At a time when we were transforming our business with an innovative new sales model, our stale performance management process threatened to slow us down. Performance reviews took up about 80,000 hours of our managers' time each year, causing a significant drag on focus and productivity. And by stack-ranking employees and rating their skill levels, the reviews diminished morale and motivation, and led to spikes in voluntary attrition at a time when we couldn't afford to lose talent.
Check-ins are addressing these shortcomings with forward-looking conversations that make employees feel valued and supported, and that encourage real teamwork and improved productivity.
What was hard about getting Check-in off the ground?
The biggest challenge involved creating a new mindset.
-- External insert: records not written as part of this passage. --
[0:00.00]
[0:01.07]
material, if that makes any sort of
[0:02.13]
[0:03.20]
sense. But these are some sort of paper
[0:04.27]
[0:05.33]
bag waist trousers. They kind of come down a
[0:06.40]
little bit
We invested heavily in change management to help our managers take ownership of the process and establish a culture in which employees would welcome and act upon ongoing feedback. Another big challenge was that some employees were initially uncomfortable with the idea of a performance management process that had so little structure and documentation. We also had to build our managers' skill sets around compensation planning for our annual Rewards Check-in process.
With time and training, we've made significant progress in helping both managers and employees become comfortable with Check-in. We continue making investments to ensure that the experience is a great one.
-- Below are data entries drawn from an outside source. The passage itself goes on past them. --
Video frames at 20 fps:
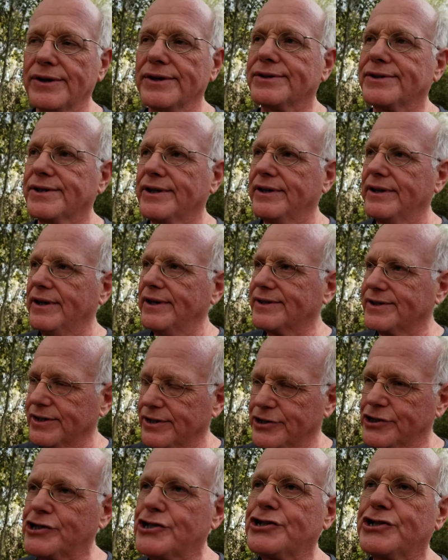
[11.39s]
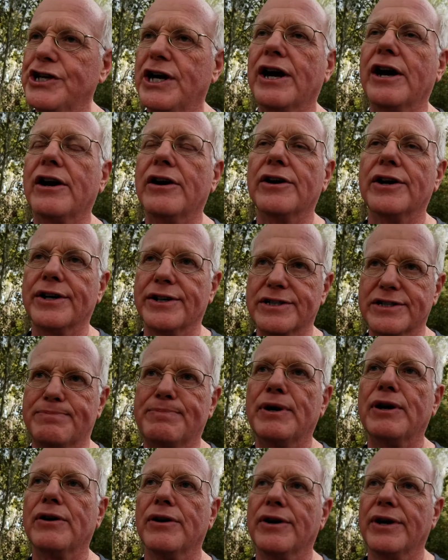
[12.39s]
It's a it's a shared
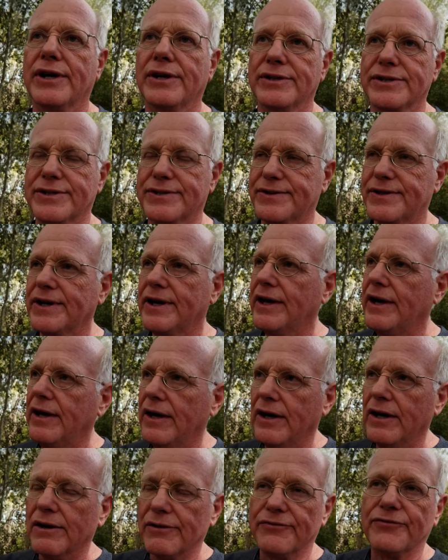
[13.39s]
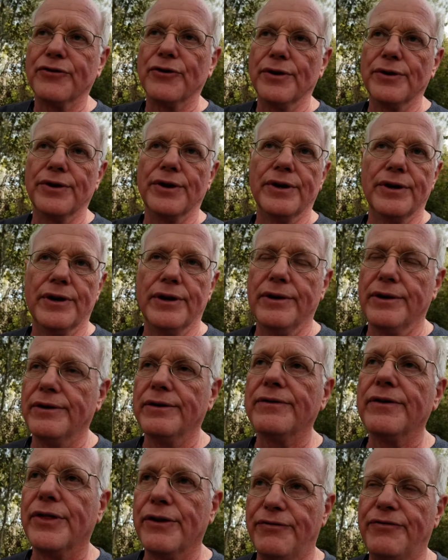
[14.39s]
experience for the
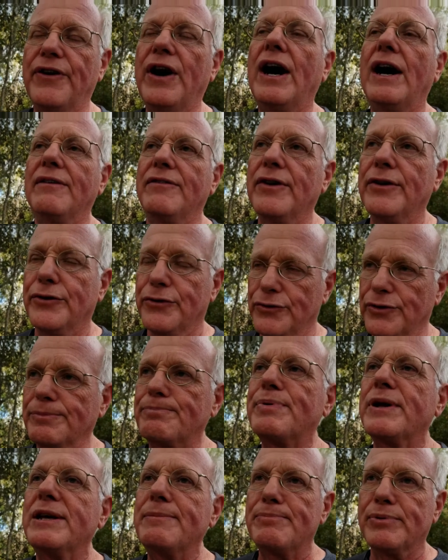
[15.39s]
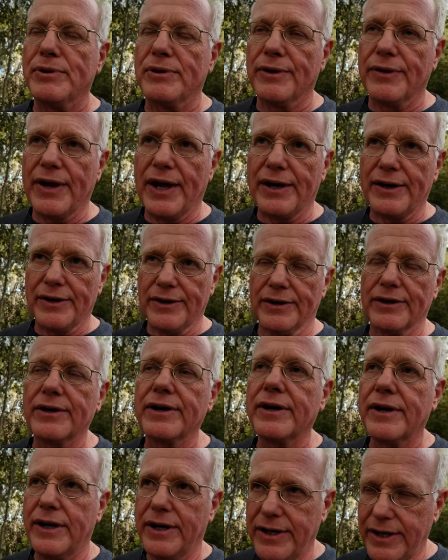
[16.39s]
the 500 people that are
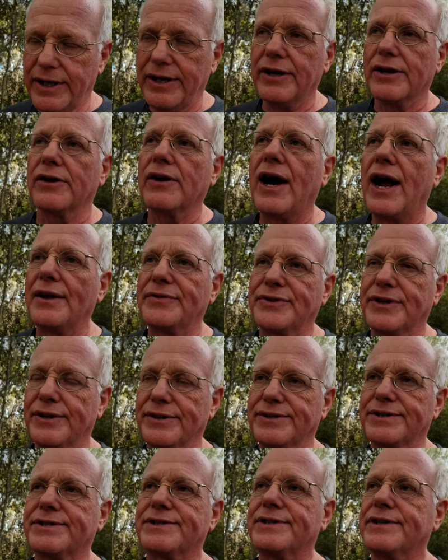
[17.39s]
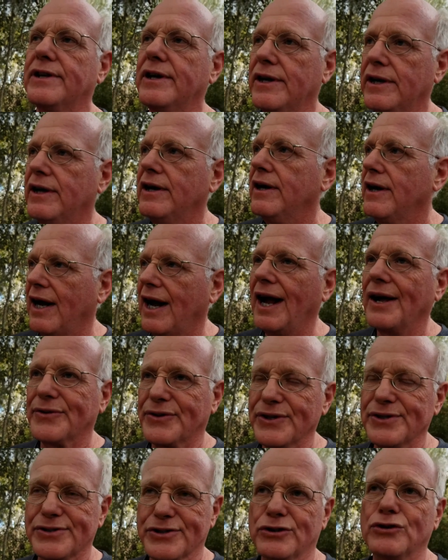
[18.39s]
here at this at
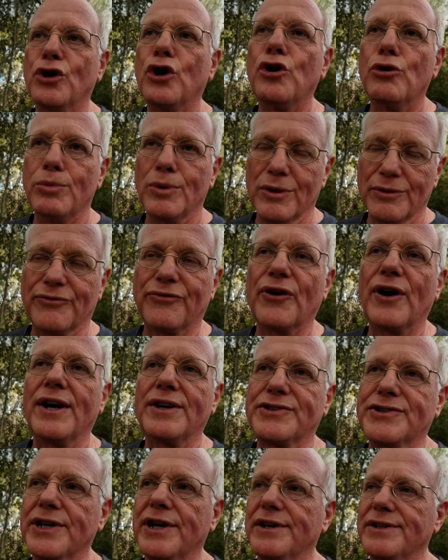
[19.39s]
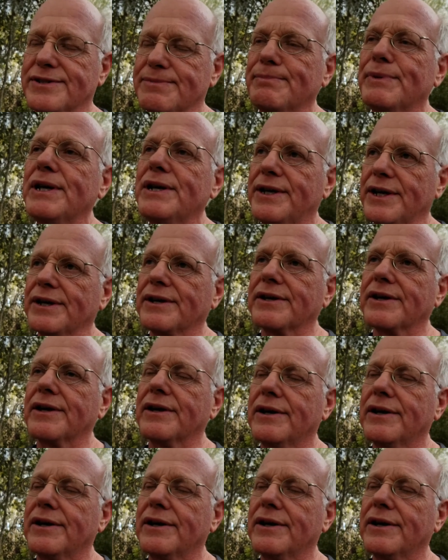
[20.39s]
this global franchise meeting.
How have we made it a success?
We've learned some important lessons on our Check-in journey. Here's why we think we've been successful:
- We’ve partnered closely with our executive team. Check-in needs to be role-modeled from the top.
- We've made big investments in our managers' capabilities and development.
- We’ve communicated early and often. We engaged employees in a dialogue before we made the move and we've communicating progress regularly.
- We’ve built a centralized Employee Resource Center that has helped us scale the program.
- We’ve taken global differences into account, working with legal entities like regional work councils and vetting any concerns early.
What results have we seen to date?
Since rolling out Check-in, Adobe has redeployed the time managers spent administering the annual review process to more impactful Check-in conversations and important business priorities. We saved an estimated 80,000 manager hours spent on the formal review process in the first year of Check-in, and with headcount growth since then, we believe we now save more than 100,000 manager hours each year. We’ve also seen a drop in voluntary attrition and an increase in involuntary departures from employees who aren’t meeting expectations.
Our annual employee surveys also attest to the success of Check-in. Between 2012 and 2015, we've seen a 10% increase in the number of employees who say they’d recommend Adobe as a great place to work, a 10% increase in the number who say they receive ongoing feedback that helps their performance, and a 5% increase in the number who say their managers are open to receiving feedback from them.